*** Begin section ***
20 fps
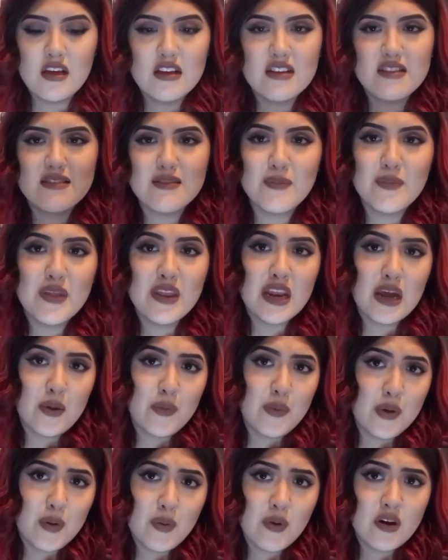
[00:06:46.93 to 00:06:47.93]
It's something that
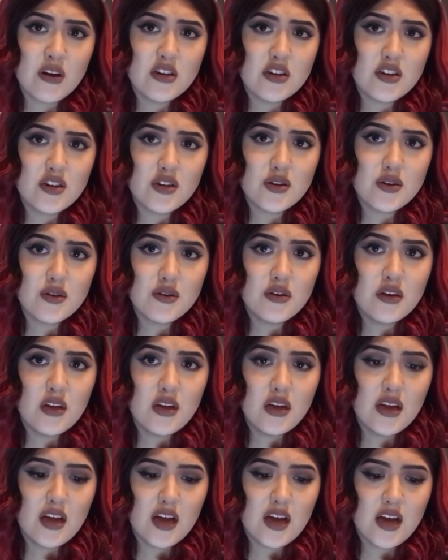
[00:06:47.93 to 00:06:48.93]
we want to do,
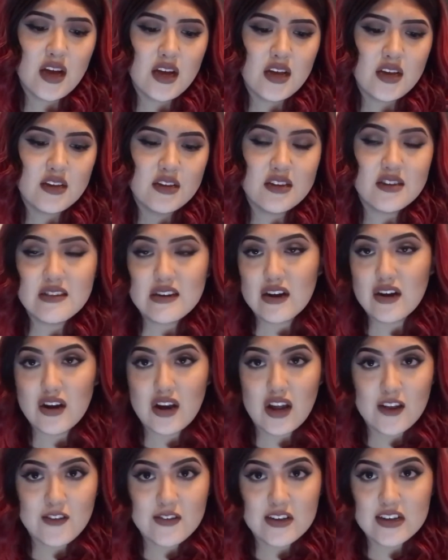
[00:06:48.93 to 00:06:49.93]
and it's our
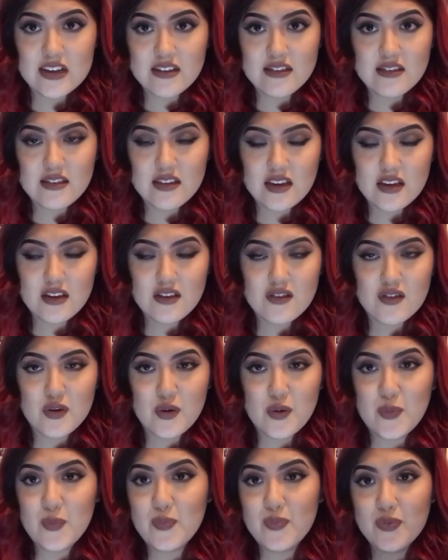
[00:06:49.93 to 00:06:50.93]
life, like I said, so
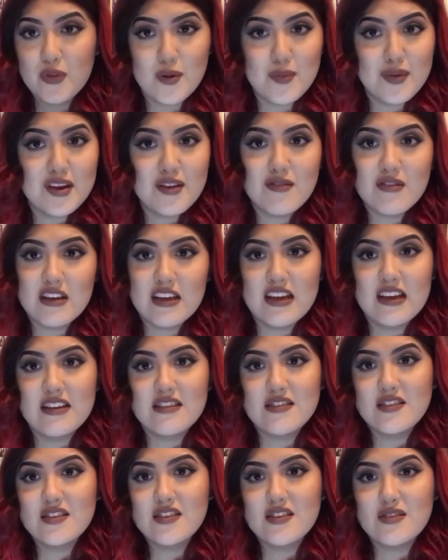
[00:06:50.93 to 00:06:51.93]
nobody
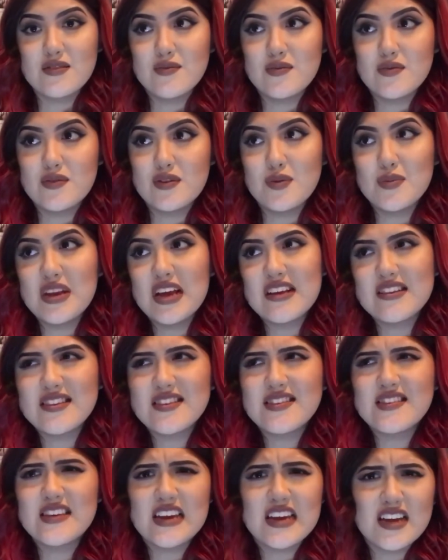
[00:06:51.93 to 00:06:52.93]
has a
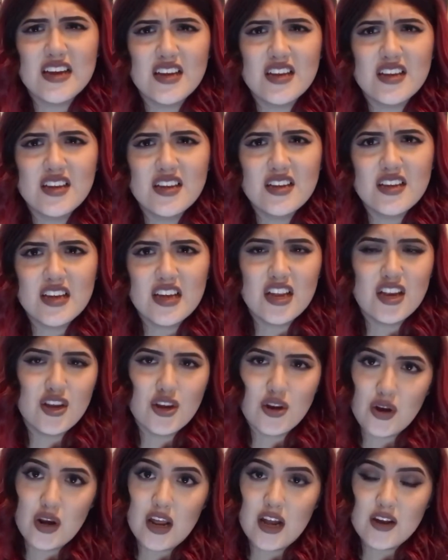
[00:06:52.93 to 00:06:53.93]
say in
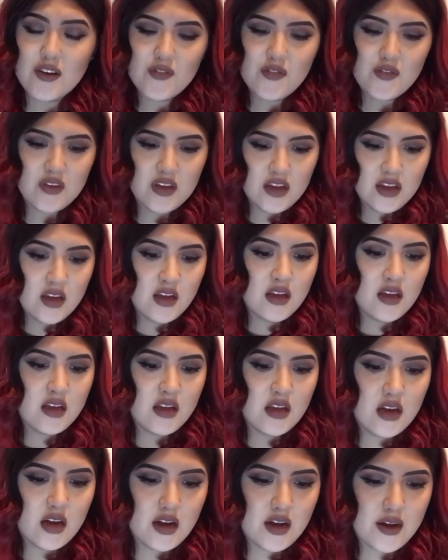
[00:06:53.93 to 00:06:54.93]
your life.
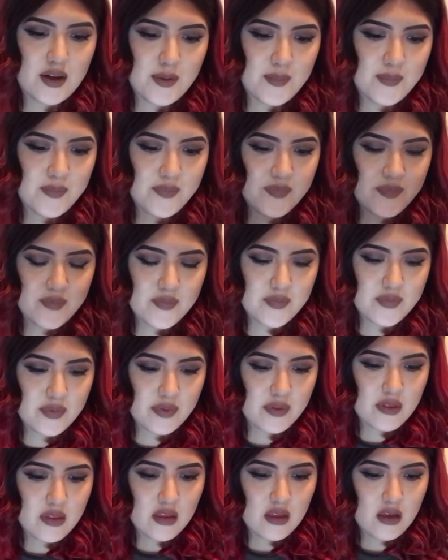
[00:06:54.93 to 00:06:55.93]

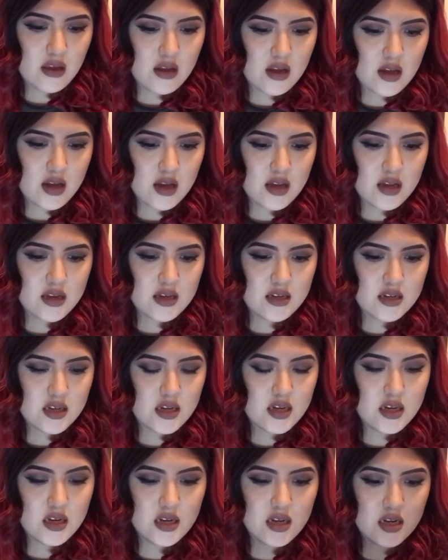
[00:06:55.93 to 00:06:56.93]
And
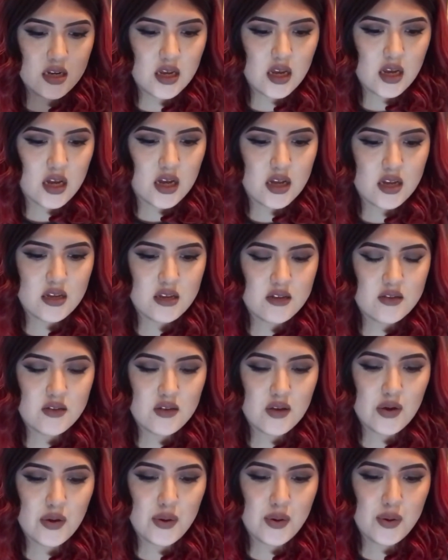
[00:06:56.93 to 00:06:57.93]
yeah,
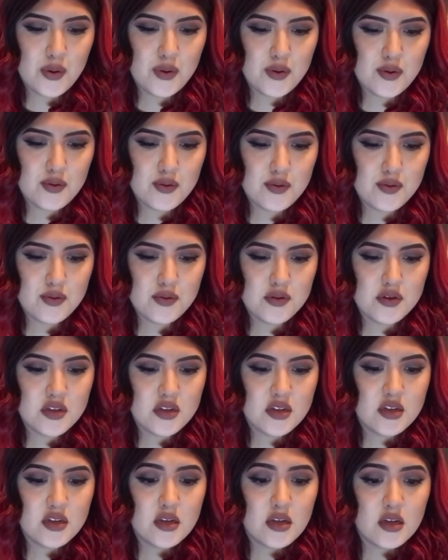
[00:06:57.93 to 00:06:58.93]
so
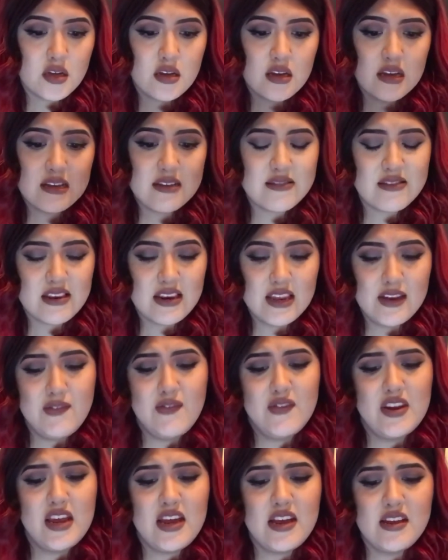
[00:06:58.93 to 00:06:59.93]
his
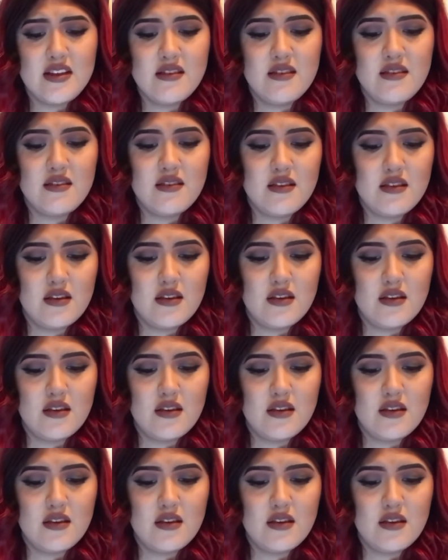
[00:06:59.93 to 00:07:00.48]
leave days,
*** End section ***
• [Your objective]: Pictures are to be omitted. Print exactly the lines from the line containing "[00:06:57.93 to 00:06:58.93]" through the final line of the material above, both included.

• [Reply to the exercise]:
[00:06:57.93 to 00:06:58.93]
so
[00:06:58.93 to 00:06:59.93]
his
[00:06:59.93 to 00:07:00.48]
leave days,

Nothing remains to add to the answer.